=== Begin Enclosure ===

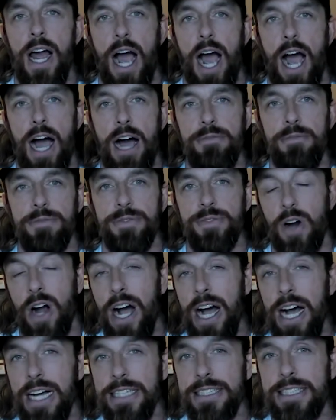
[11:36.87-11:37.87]
For
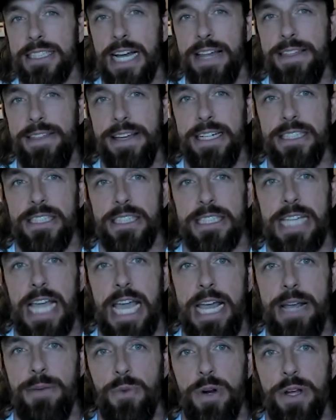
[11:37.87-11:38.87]
us, I think it just
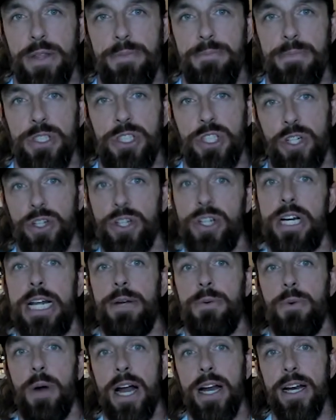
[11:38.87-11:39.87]
came with maturity,
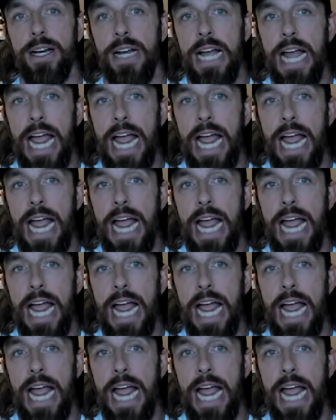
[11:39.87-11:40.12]
right?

=== End Enclosure ===

#### AIM OF THE EXERCISE
Could you repeat all of the material exactly? Pictures should not be copied.

#### THE COMPLETED TASK
[11:36.87-11:37.87]
For
[11:37.87-11:38.87]
us, I think it just
[11:38.87-11:39.87]
came with maturity,
[11:39.87-11:40.12]
right?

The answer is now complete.